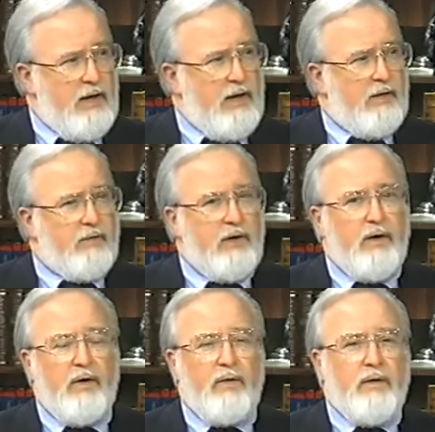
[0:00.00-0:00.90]
Now,
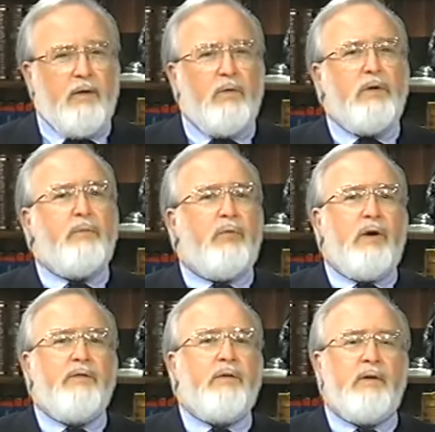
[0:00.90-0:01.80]
J.R., the only
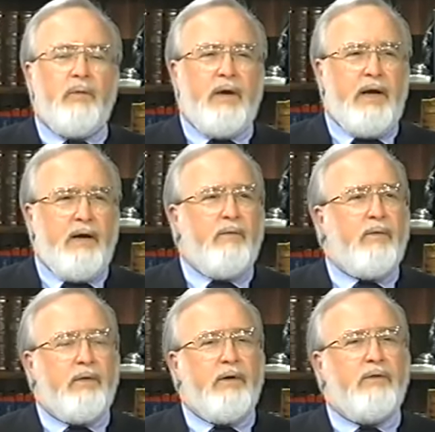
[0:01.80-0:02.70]
precedent we have
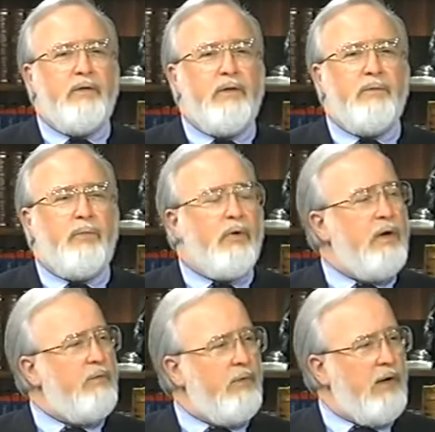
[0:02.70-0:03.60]
for this is
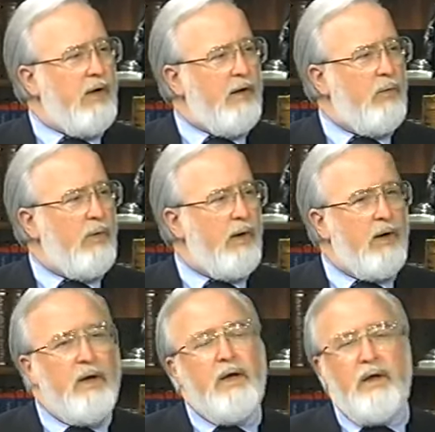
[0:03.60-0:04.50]
pre-flood,
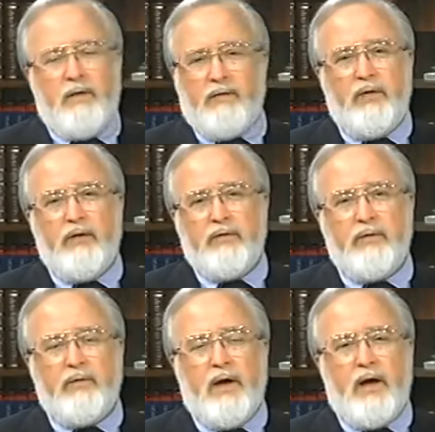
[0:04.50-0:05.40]
where the sons
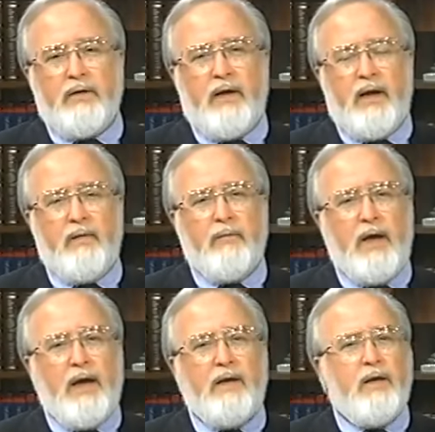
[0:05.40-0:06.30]
of God came
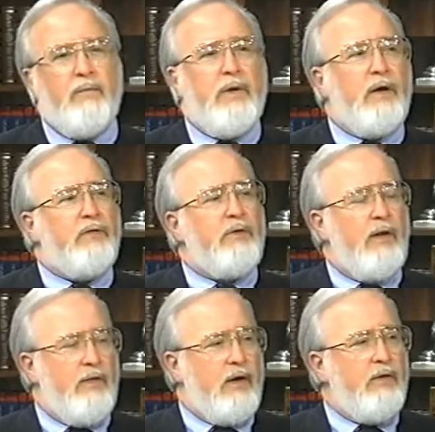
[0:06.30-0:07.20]
and mixed
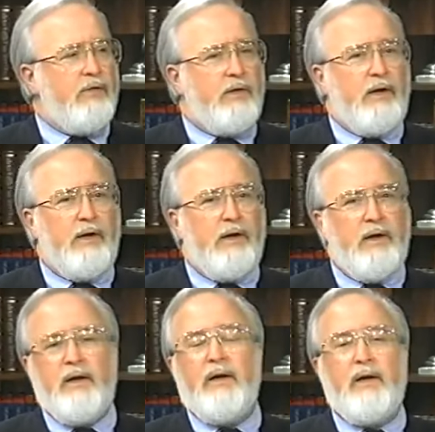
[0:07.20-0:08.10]
their seed
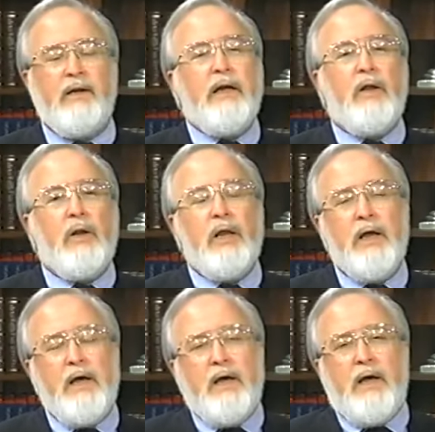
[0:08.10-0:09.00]
in an illegal
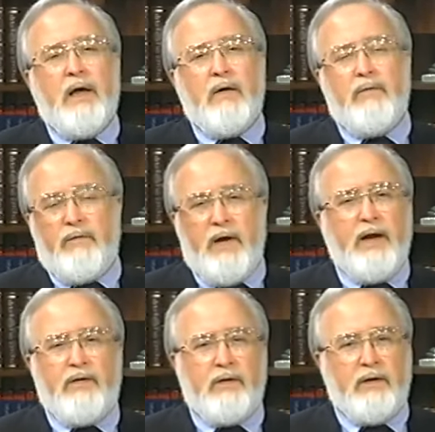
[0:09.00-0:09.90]

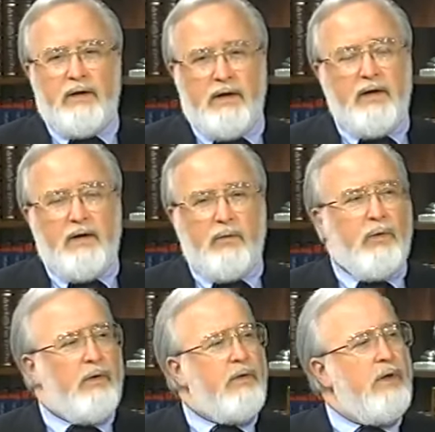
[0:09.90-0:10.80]
fashion
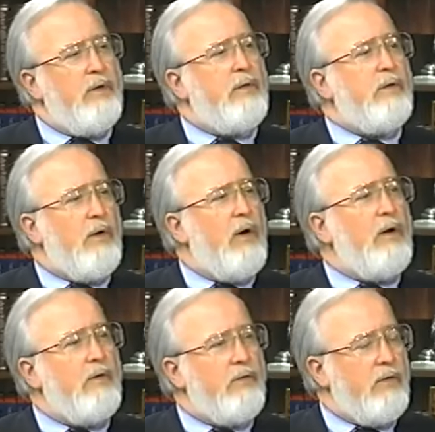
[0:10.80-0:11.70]
with the
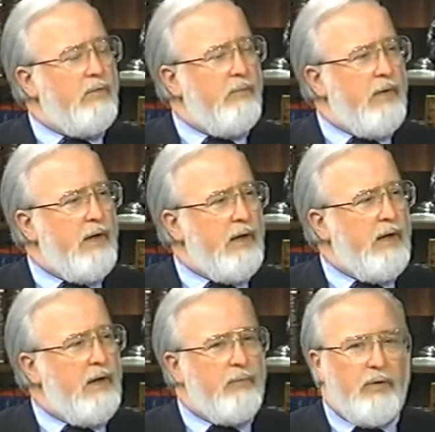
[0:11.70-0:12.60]
daughters of
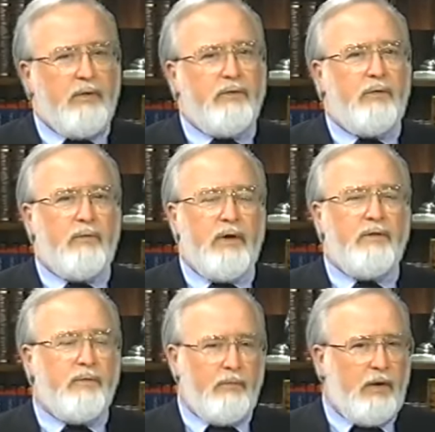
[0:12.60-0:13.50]
men and produced a
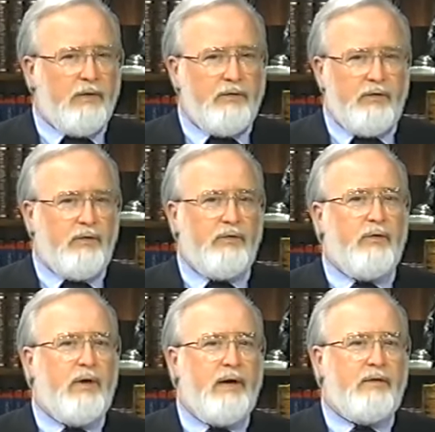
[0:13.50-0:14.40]
race of monsters
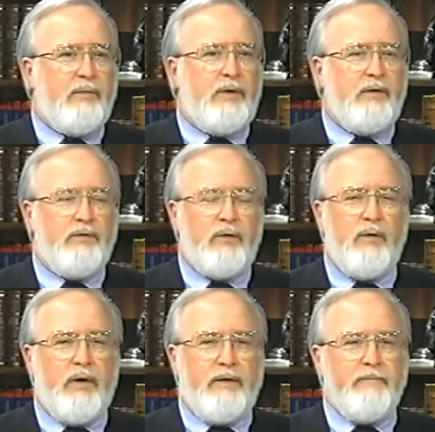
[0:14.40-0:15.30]
who had to be
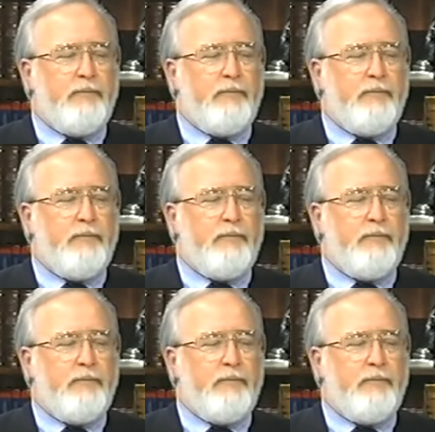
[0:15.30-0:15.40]
destroyed.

__What the task asks__
All lines from the one containing "[0:09.90-0:10.80]" through the end of the entries, both ends included, should be written out exactly, with no pictures.

__Solved problem__
[0:09.90-0:10.80]
fashion
[0:10.80-0:11.70]
with the
[0:11.70-0:12.60]
daughters of
[0:12.60-0:13.50]
men and produced a
[0:13.50-0:14.40]
race of monsters
[0:14.40-0:15.30]
who had to be
[0:15.30-0:15.40]
destroyed.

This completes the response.